DATE POSTED:February 5, 2024

Facial recognition may be helping law enforcement catch bad guys, but inherent flaws in these systems ensure it’s only a matter of time before the AI coughs up yet another unforced error.

That sort of error rate might be acceptable when the AI is doing nothing more than pitching in to refine Google search results or, I don’t know, crafting articles for national sports publications. But it’s far more harmful when it’s helping the government deprive people of their freedom.

These may seem like anomalies when compared to the massive number of facial recognition searches law enforcement performs every day. But each mistake causes falsely accused people to pay a heavy price — something that goes far beyond a short detainment.

Someone merely accused of a crime can expect to have their options for pretty much anything (financial assistance, housing, employment) negatively impacted. Any period of incarceration is far more than an inconvenience.
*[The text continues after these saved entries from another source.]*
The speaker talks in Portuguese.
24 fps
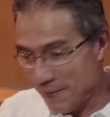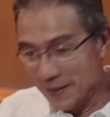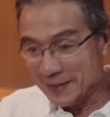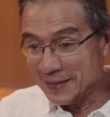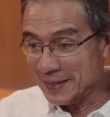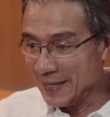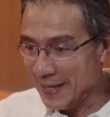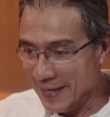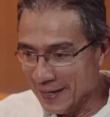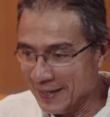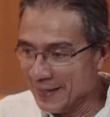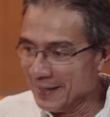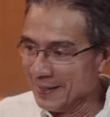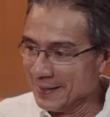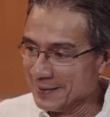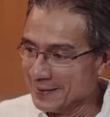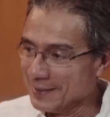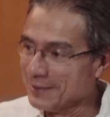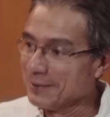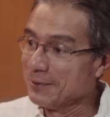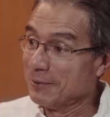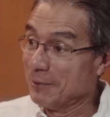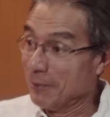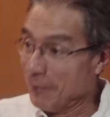uma
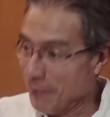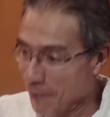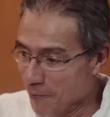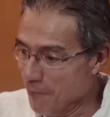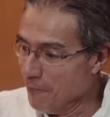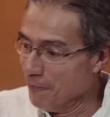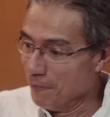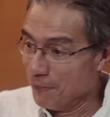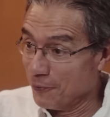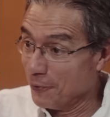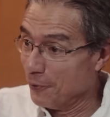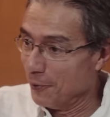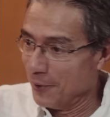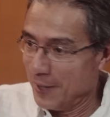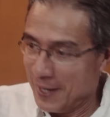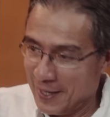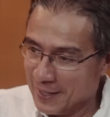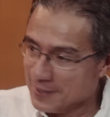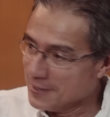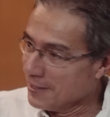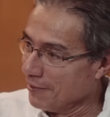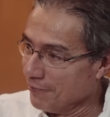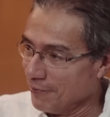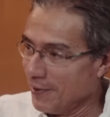terra com
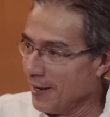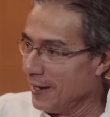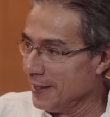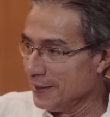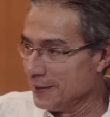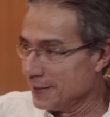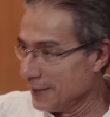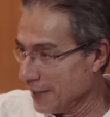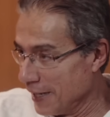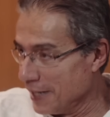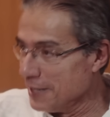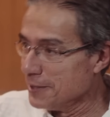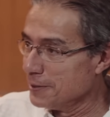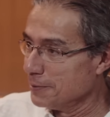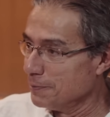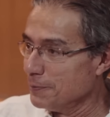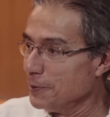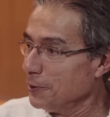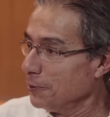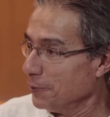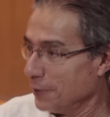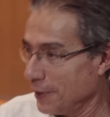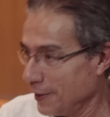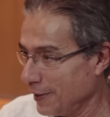floresta vale 3
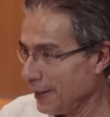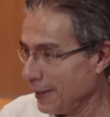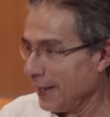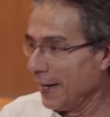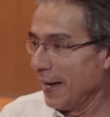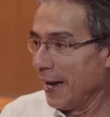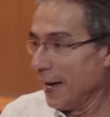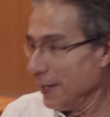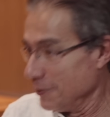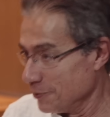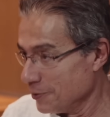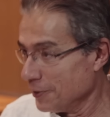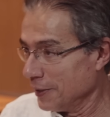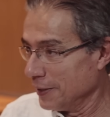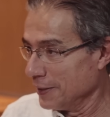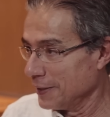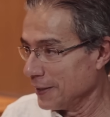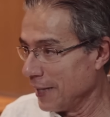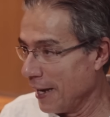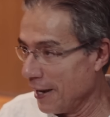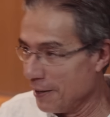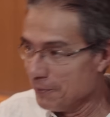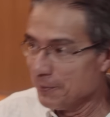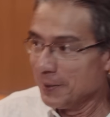mil reais o
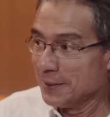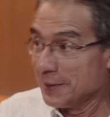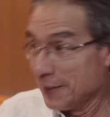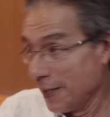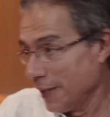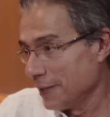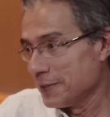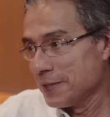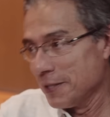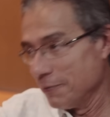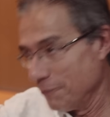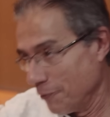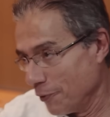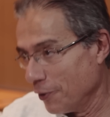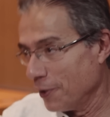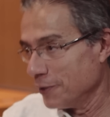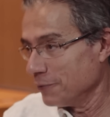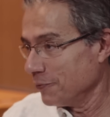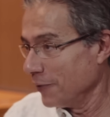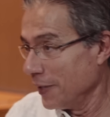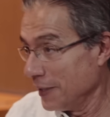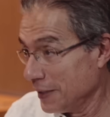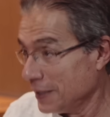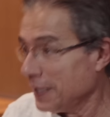hectare, uma terra sem
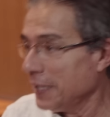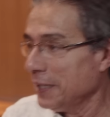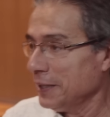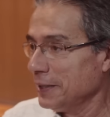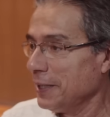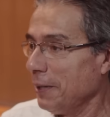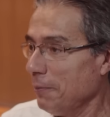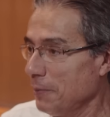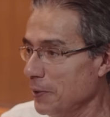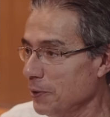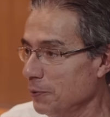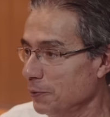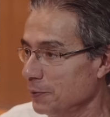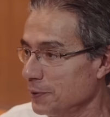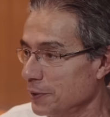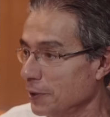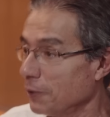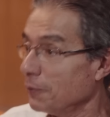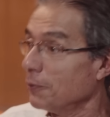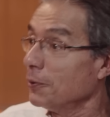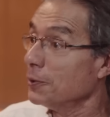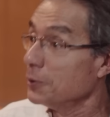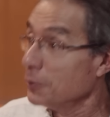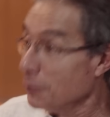floresta vale 30 mil.
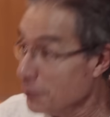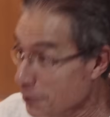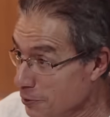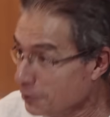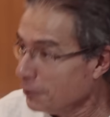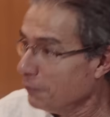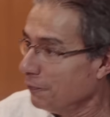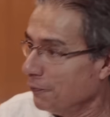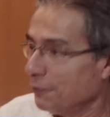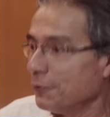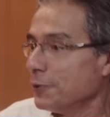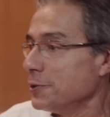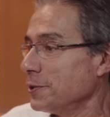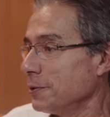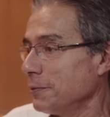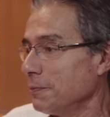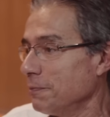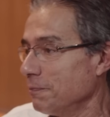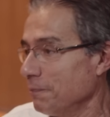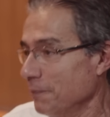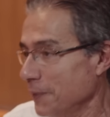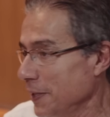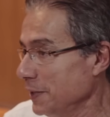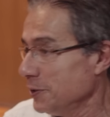Então, enquanto isso fosse
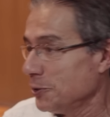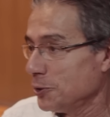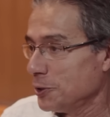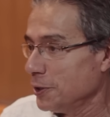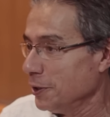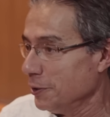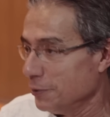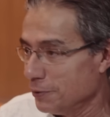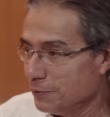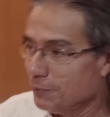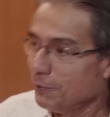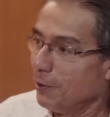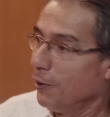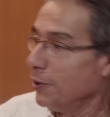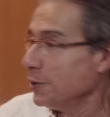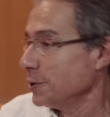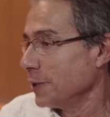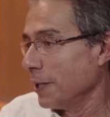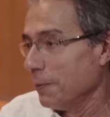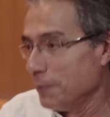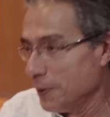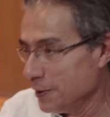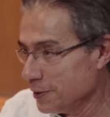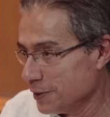mantido,
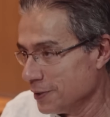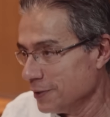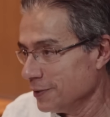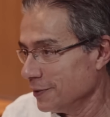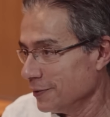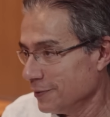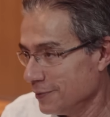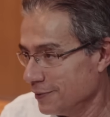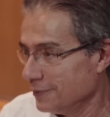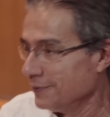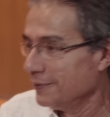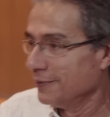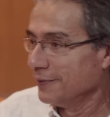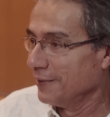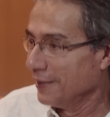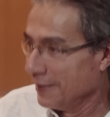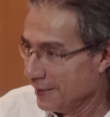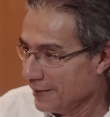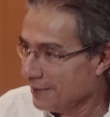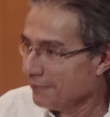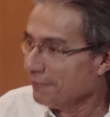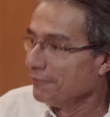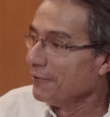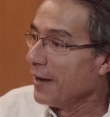logicamente,
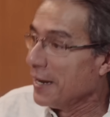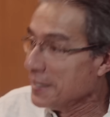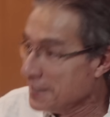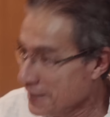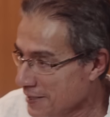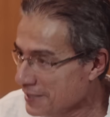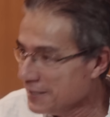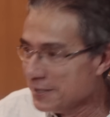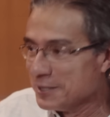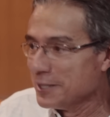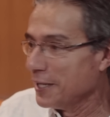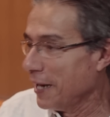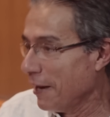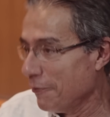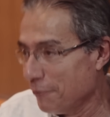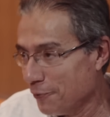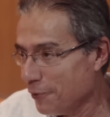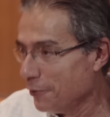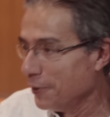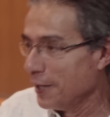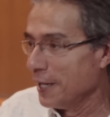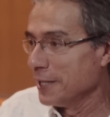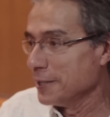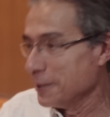vai se tirar a
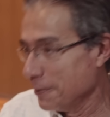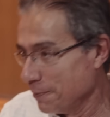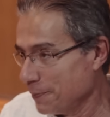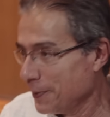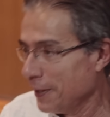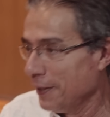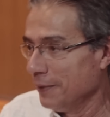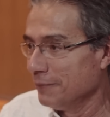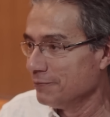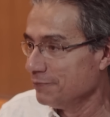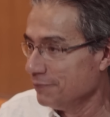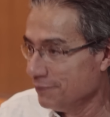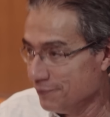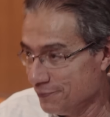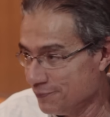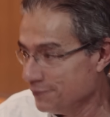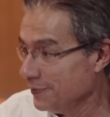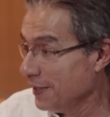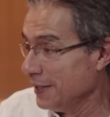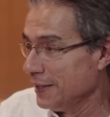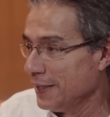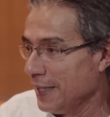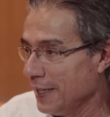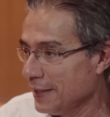floresta para
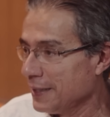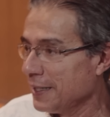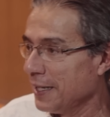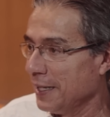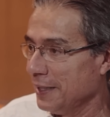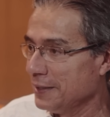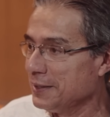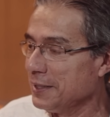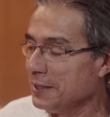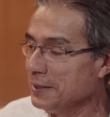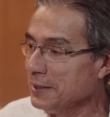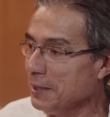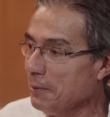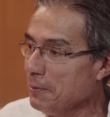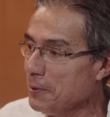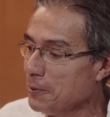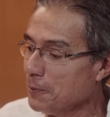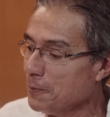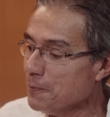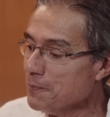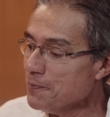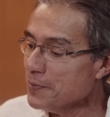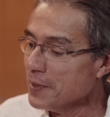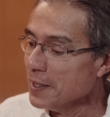vender a terra a 30
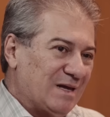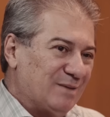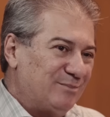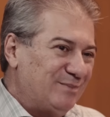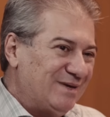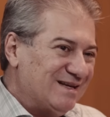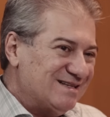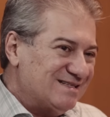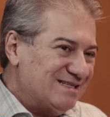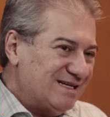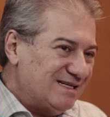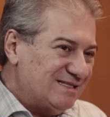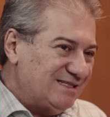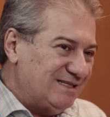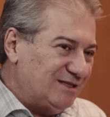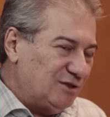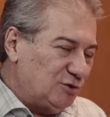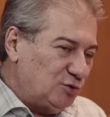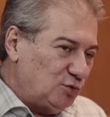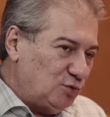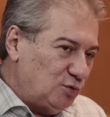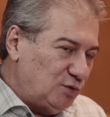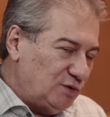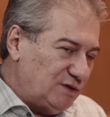mil. Apesar de
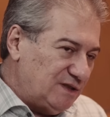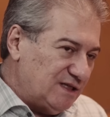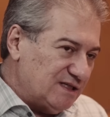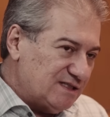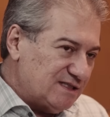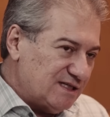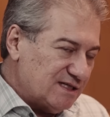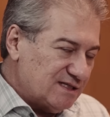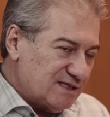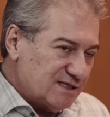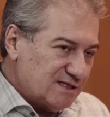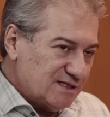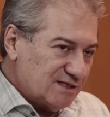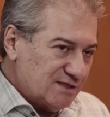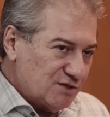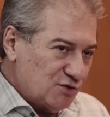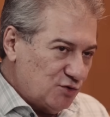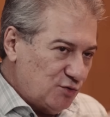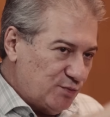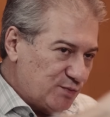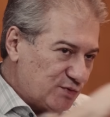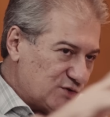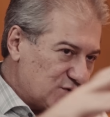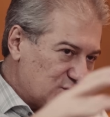todas essas
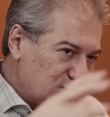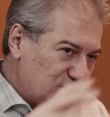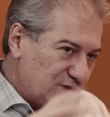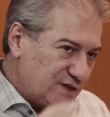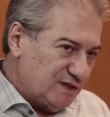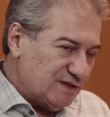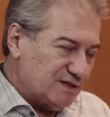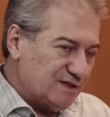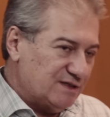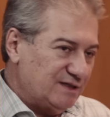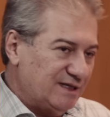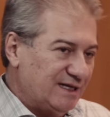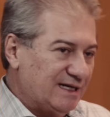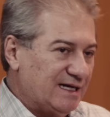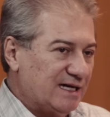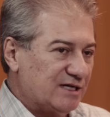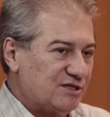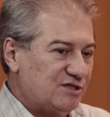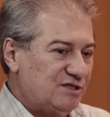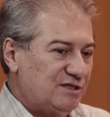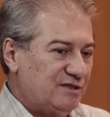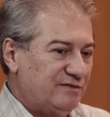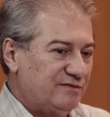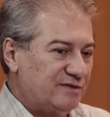disrupções
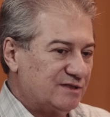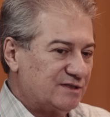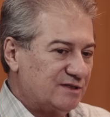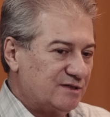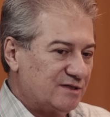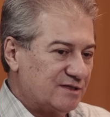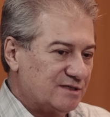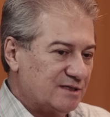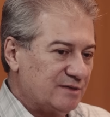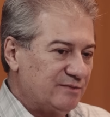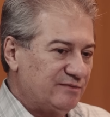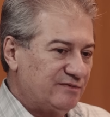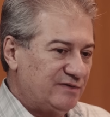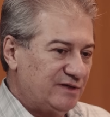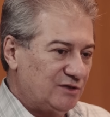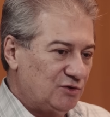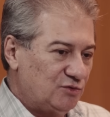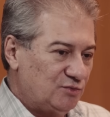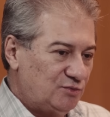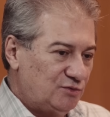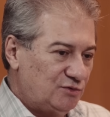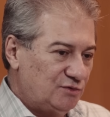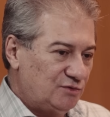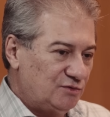negativas que nós estamos
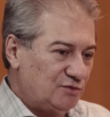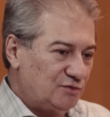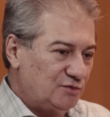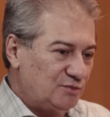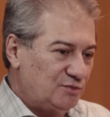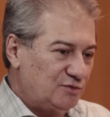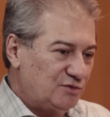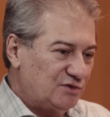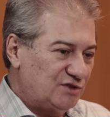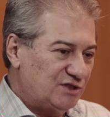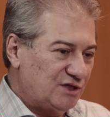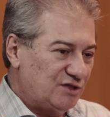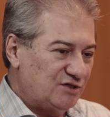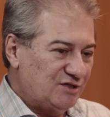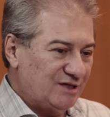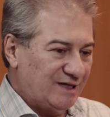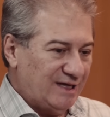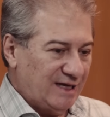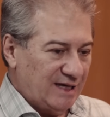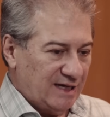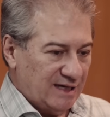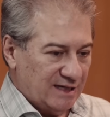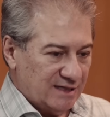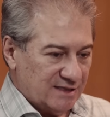vendo no mundo, um mundo cheio de
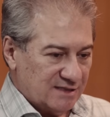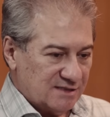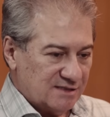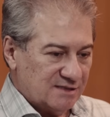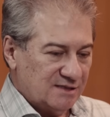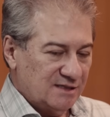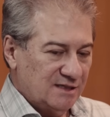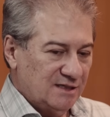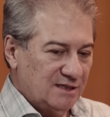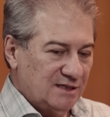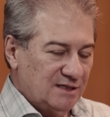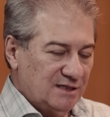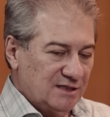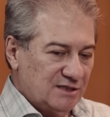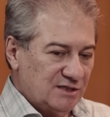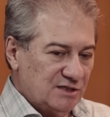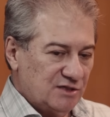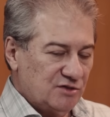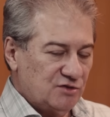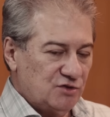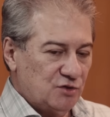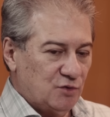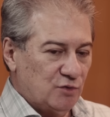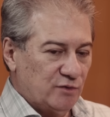guerras,
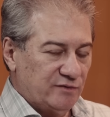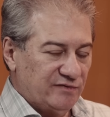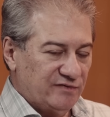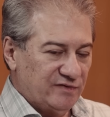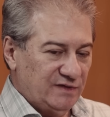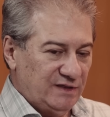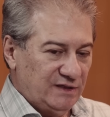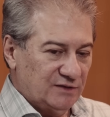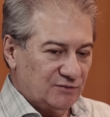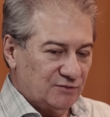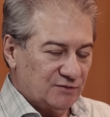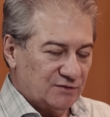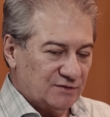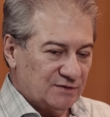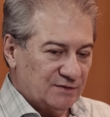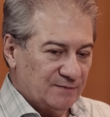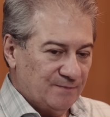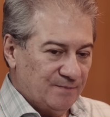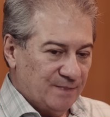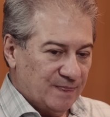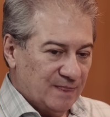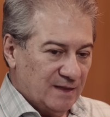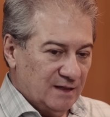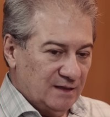cheio de conflitos,
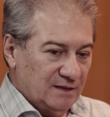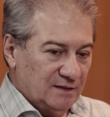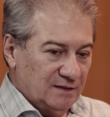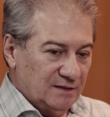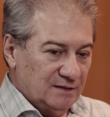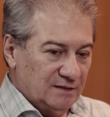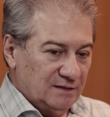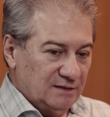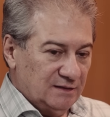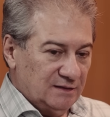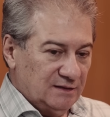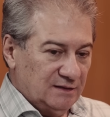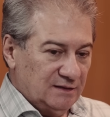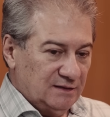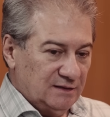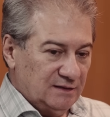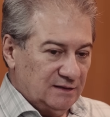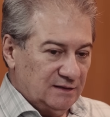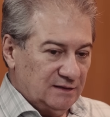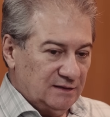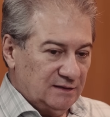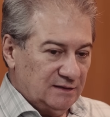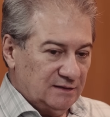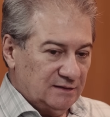
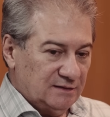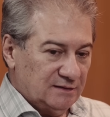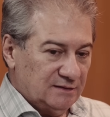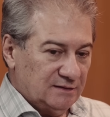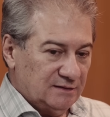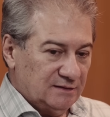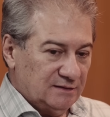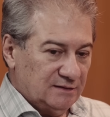é...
Even short stays can result in lost jobs, evictions, or reputation injury that lasts far longer than whatever time is spent locked up.

This case, covered by Matthew Gault for Vice, involves a private company’s use of facial recognition tech. But that tech is used to report people to law enforcement, which means the government quickly brings its power to bear in cases like these, to the detriment of life and liberty.

The details of this case are horrific. What started out as a mistaken armed robbery accusation soon turned into a nightmare for Houston, Texas resident Harvey Murphy.

According to a lawsuit 61-year-old Murphy has filed against Macy’s and Sunglass Hut, “he was arrested and put into an overcrowded maximum-security jail with violent criminals. While in jail trying to prove his innocence, he was beaten, gang-raped, and left with permanent and awful life-long injuries. Hours after being beaten and gang-raped, the charges against him were dropped and he was released.”

“All of this because a company told the police, based on artificial intelligence, that you were the one who committed terrible crimes,” the lawsuit said.

It was a company that pulled the trigger on this one. An armed robbery on January 22, 2022 saw two men threaten Sunglass Hut employees with guns before walking off with a handful of cash and designer glasses. Another similar robbery at a Macy’s resulted in the two companies working together to identify the suspects.

A mug shot of Murphy, taken nearly 40 years ago, was the supposed key to this investigation. The Sunglass Hut loss prevention officer, Anthony Pfleger, reached out to law enforcement claiming he knew who had committed the crimes. This loss prevention officer also allegedly coached a Sunglass Hut employee to identify Murphy in the law enforcement mugshot lineup.

But there was a major flaw in this investigation — one initiated by a private company and closed out by Houston law enforcement.

At the time of the robbery, Murphy was in Sacramento, California. He didn’t find out about the robbery, or that he’d been blamed for it, until he went to the DMV to renew his driver’s license. He was arrested and held without bond. Despite sending his court appointed lawyer the evidence that exonerated him, he still spent hours in jail.

Law enforcement loves to portray detentions that only last “hours” to be so minimally detrimental to people’s rights as to not be worth of additional attention, much less the focus of a civil rights lawsuit. But it only takes seconds to violate a right. And once it’s violated, it stays violated, even if charges are eventually dropped.

For Murphy, it only took hours for him to be physically and sexually assaulted by other inmates and detainees. And it only to one false match to put him through this hell, despite him being more than 2,000 miles away when the robberies occurred.

And that’s the problem with this tech. It will always be able to ruin someone’s life because it can’t be trusted to deliver accurate matches, especially when it comes to women and minorities. Private companies and law enforcement agencies can point to low false positive percentages all they want, but at the end of the day, people pay a significant, extremely real price for things dismissed as acceptable error rates.